Length: 13 episodes
Rating: 15 for lesbian subtext
Two years ago, Shibuya was ravaged by a biological terrorist attack using the deadly Ua virus. Maria Osawa was saved when her father inoculated her against the virus, but is left with partial amnesia from the episode. Canaan, also exposed to the Ua virus when it was “tested” on her village in rural China, experienced a somewhat different outcome. She gained synesthesia, which results in hyper-alertness, spatial awareness and an all-round ability to merge her senses together for a complete picture of the world around her (think frosh from Crest of the Stars). Now working as a camerawoman for an investigative journalist, Maria meets Canaan in Hong Kong. The two friends (through some unexplained past meeting) set out on a voyage of discovery to seek out the mystery surrounding the disappearance of the village, and with it, Canaan’s past.

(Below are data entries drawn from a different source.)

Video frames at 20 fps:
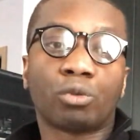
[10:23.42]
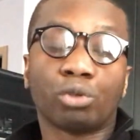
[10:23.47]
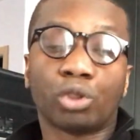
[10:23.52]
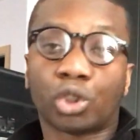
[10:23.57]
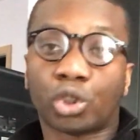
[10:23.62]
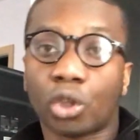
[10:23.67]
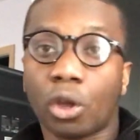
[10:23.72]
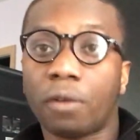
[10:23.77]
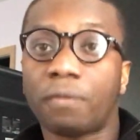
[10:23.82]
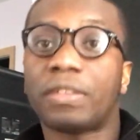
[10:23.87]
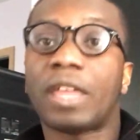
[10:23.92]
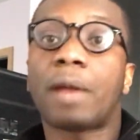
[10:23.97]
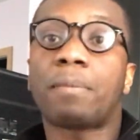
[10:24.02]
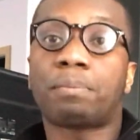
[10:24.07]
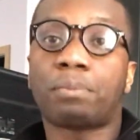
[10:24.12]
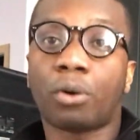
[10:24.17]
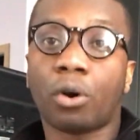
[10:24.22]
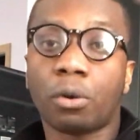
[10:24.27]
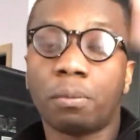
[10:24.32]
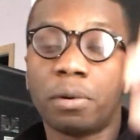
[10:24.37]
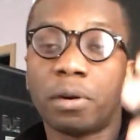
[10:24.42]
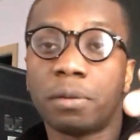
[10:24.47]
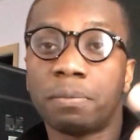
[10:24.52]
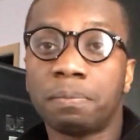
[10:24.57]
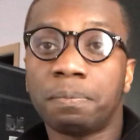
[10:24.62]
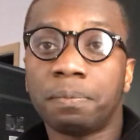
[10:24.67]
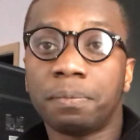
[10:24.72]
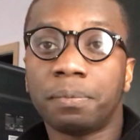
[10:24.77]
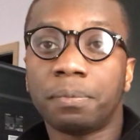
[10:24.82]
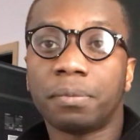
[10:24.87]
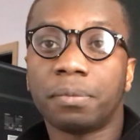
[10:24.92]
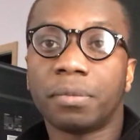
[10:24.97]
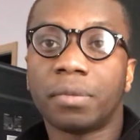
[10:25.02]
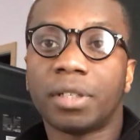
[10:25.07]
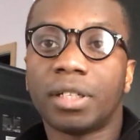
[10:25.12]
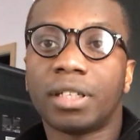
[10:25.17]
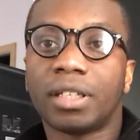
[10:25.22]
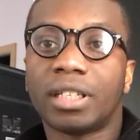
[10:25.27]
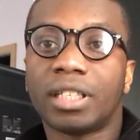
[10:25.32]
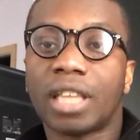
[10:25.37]
solve that problem
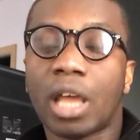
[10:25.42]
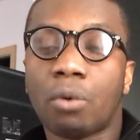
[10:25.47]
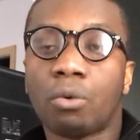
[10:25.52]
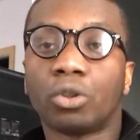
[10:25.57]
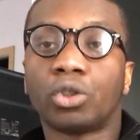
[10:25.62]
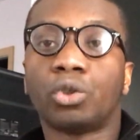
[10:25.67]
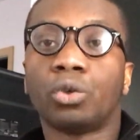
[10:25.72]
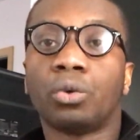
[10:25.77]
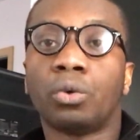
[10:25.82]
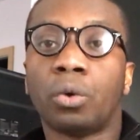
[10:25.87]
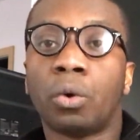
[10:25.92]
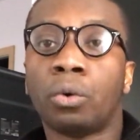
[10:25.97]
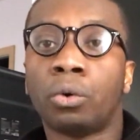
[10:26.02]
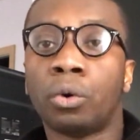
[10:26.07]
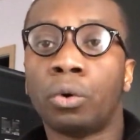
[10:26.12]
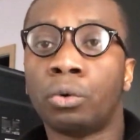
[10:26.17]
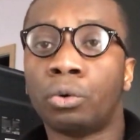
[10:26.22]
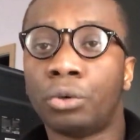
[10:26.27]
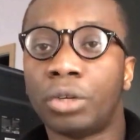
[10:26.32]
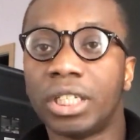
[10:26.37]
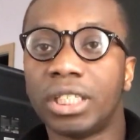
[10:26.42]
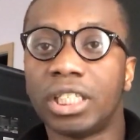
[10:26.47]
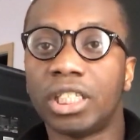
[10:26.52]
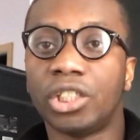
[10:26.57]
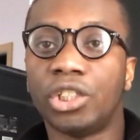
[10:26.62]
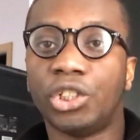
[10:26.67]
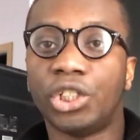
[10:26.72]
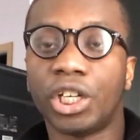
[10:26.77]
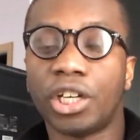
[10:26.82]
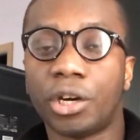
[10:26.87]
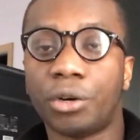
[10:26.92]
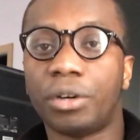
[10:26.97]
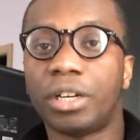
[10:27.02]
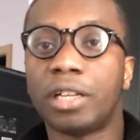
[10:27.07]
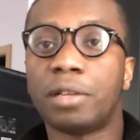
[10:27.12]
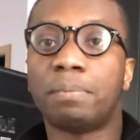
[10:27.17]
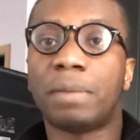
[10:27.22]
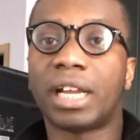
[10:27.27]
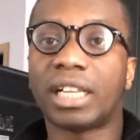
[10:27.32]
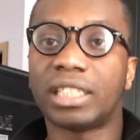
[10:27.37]
that was already
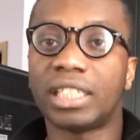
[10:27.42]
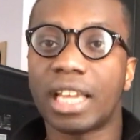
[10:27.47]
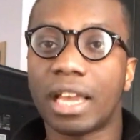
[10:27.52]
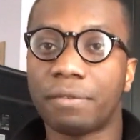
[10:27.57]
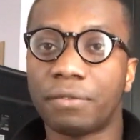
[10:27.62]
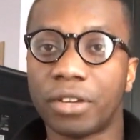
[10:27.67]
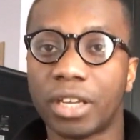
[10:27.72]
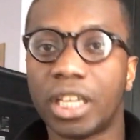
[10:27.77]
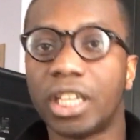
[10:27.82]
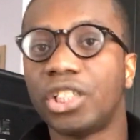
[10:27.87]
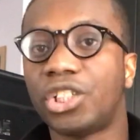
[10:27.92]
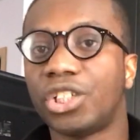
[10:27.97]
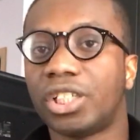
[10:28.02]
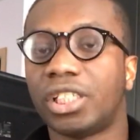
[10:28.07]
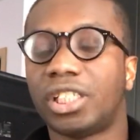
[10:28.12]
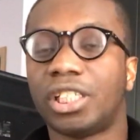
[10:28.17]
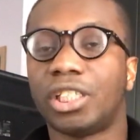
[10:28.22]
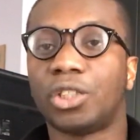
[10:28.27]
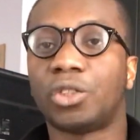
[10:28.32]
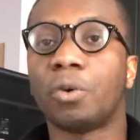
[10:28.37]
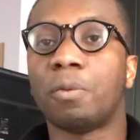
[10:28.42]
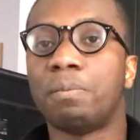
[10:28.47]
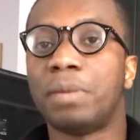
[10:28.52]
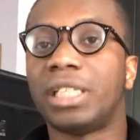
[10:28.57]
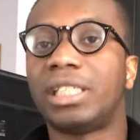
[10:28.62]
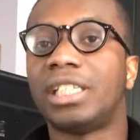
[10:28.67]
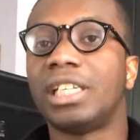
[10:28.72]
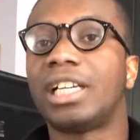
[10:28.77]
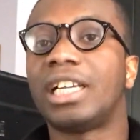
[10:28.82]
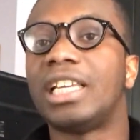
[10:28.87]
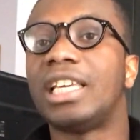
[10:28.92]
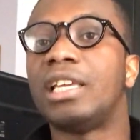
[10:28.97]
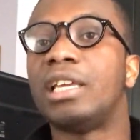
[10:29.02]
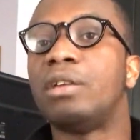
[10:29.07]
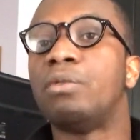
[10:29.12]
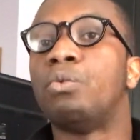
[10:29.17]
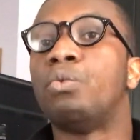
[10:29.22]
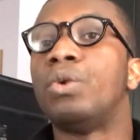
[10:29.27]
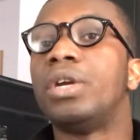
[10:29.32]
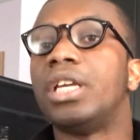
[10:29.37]
generated by the other agency. So
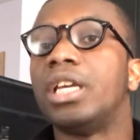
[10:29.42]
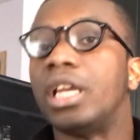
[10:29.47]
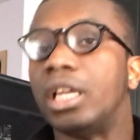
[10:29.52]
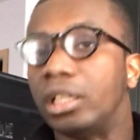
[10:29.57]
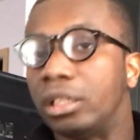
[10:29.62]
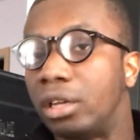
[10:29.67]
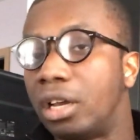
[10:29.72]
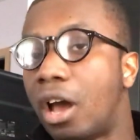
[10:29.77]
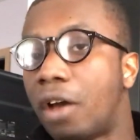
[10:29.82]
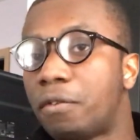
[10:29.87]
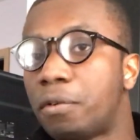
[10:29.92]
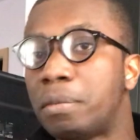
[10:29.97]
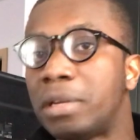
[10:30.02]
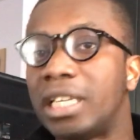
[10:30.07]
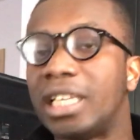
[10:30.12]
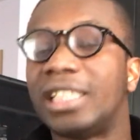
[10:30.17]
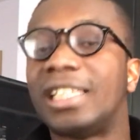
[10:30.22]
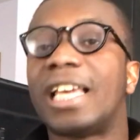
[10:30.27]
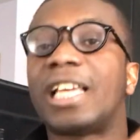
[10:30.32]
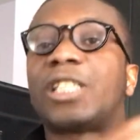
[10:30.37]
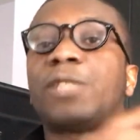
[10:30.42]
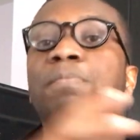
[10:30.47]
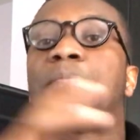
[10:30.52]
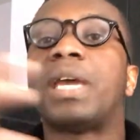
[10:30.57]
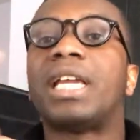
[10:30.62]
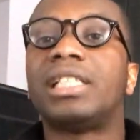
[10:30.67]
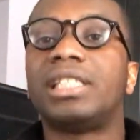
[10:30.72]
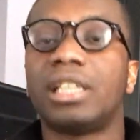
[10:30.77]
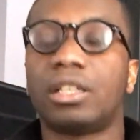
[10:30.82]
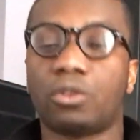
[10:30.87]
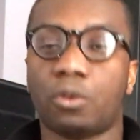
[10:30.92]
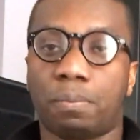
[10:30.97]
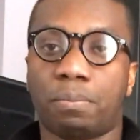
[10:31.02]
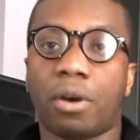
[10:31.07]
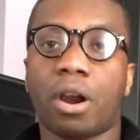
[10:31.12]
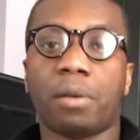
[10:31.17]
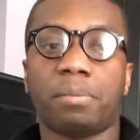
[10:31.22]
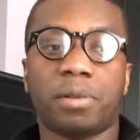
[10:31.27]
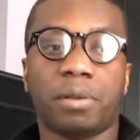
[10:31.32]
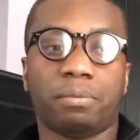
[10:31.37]
basically, government is expanding the
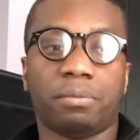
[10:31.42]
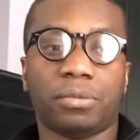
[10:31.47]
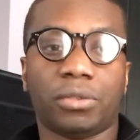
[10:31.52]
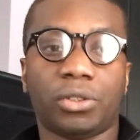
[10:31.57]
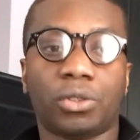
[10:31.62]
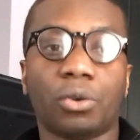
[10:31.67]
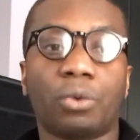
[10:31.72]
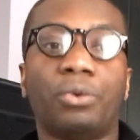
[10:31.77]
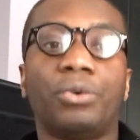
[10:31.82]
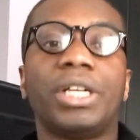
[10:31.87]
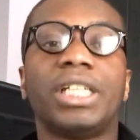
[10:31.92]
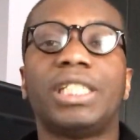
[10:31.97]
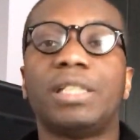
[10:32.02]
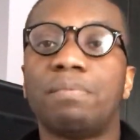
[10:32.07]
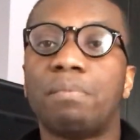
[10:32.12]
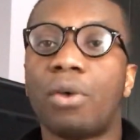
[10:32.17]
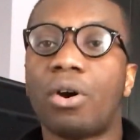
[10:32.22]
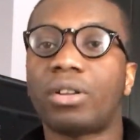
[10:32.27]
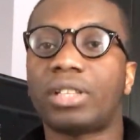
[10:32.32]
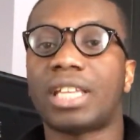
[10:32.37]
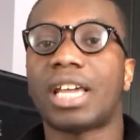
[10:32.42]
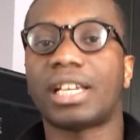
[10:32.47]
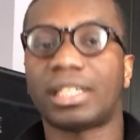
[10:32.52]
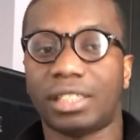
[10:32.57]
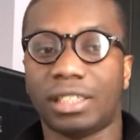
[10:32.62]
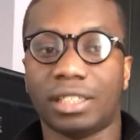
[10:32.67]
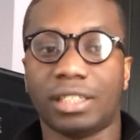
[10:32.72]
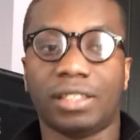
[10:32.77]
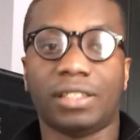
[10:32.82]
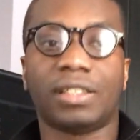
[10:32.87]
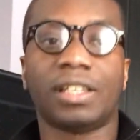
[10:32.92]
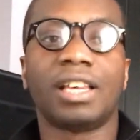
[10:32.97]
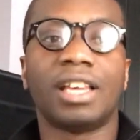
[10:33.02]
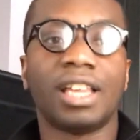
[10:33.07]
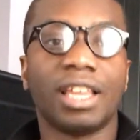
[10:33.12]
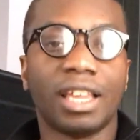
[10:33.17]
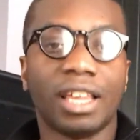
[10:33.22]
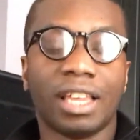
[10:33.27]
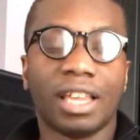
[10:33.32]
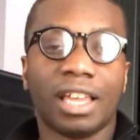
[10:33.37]
problem, so raising more taxes,
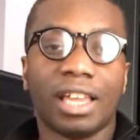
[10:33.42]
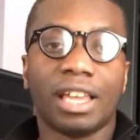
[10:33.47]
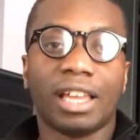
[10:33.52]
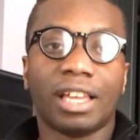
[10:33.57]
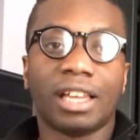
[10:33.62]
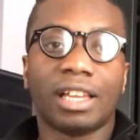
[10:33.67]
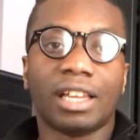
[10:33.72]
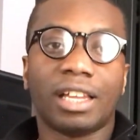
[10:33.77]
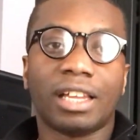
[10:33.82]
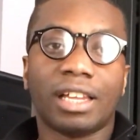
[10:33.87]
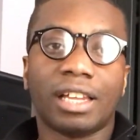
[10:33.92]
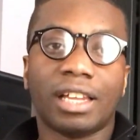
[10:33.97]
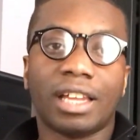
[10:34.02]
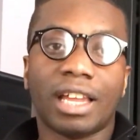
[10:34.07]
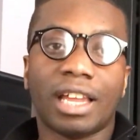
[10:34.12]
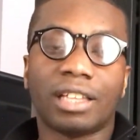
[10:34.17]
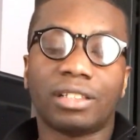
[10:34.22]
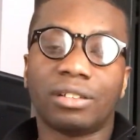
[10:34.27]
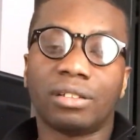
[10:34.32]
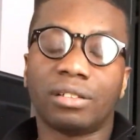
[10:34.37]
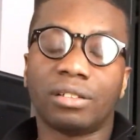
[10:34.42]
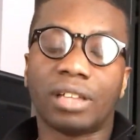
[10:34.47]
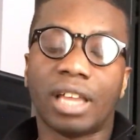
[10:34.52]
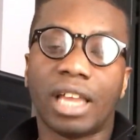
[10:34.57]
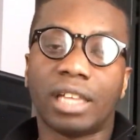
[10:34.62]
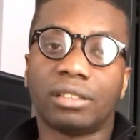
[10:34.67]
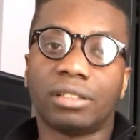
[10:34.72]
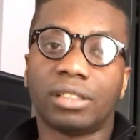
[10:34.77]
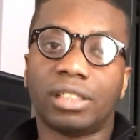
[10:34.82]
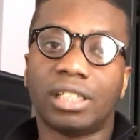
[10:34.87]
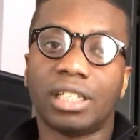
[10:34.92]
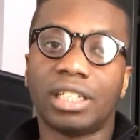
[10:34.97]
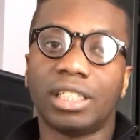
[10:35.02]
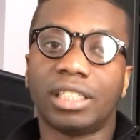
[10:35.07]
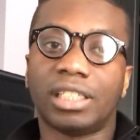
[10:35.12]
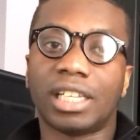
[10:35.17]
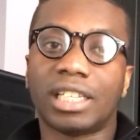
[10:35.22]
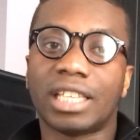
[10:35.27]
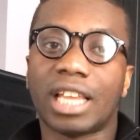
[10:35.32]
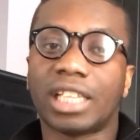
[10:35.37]
and the
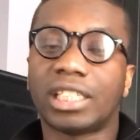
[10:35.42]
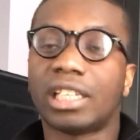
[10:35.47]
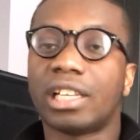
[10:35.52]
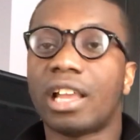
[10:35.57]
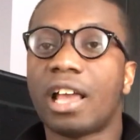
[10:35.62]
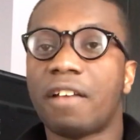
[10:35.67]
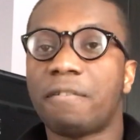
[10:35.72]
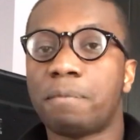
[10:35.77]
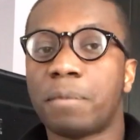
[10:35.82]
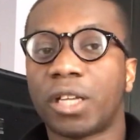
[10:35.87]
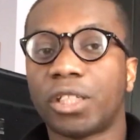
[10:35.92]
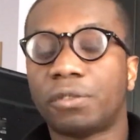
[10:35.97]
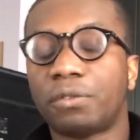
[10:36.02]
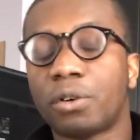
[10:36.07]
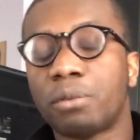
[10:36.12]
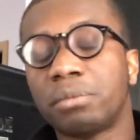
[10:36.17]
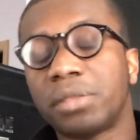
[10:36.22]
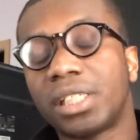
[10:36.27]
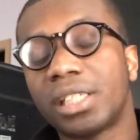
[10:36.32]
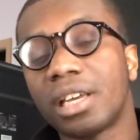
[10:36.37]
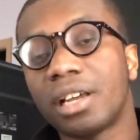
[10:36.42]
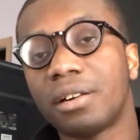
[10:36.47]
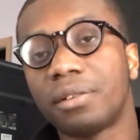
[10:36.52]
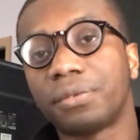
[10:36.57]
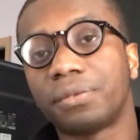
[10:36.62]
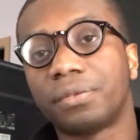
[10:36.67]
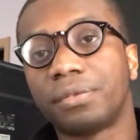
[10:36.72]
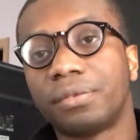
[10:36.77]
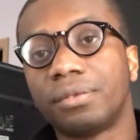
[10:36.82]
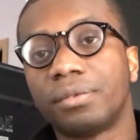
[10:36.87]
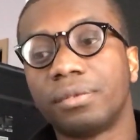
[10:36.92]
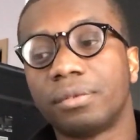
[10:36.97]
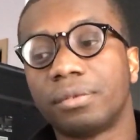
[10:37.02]
citizen doesn't have much for himself.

The real winner with this series is the mystery element. I watched with a genuine interest to know more about Canaan, her history, what made her into the creature she is today, and how the people around her moulded that character. There’s also quite detailed development of other characters, both major and minor, which takes the series down a few side alleys – but none of which end up irrelevant to the main plot line.
“Girls with Guns” series are notoriously difficult to review. Although nearly a decade old, Noir defined the genre and set a benchmark. To my mind, nothing has yet pushed it from that podium. Canaan is an undoubtedly good series, with plenty of original direction, yet not ashamed to take bits from Noir where appropriate. While it doesn’t exactly pay homage to Noir in the way that Madlax perhaps does, there are definite similarities between the series. Those who have watched Noir will enjoy Canaan’s similarites and differences, and those who haven’t watched Noir might use this as a good stepping stone to it.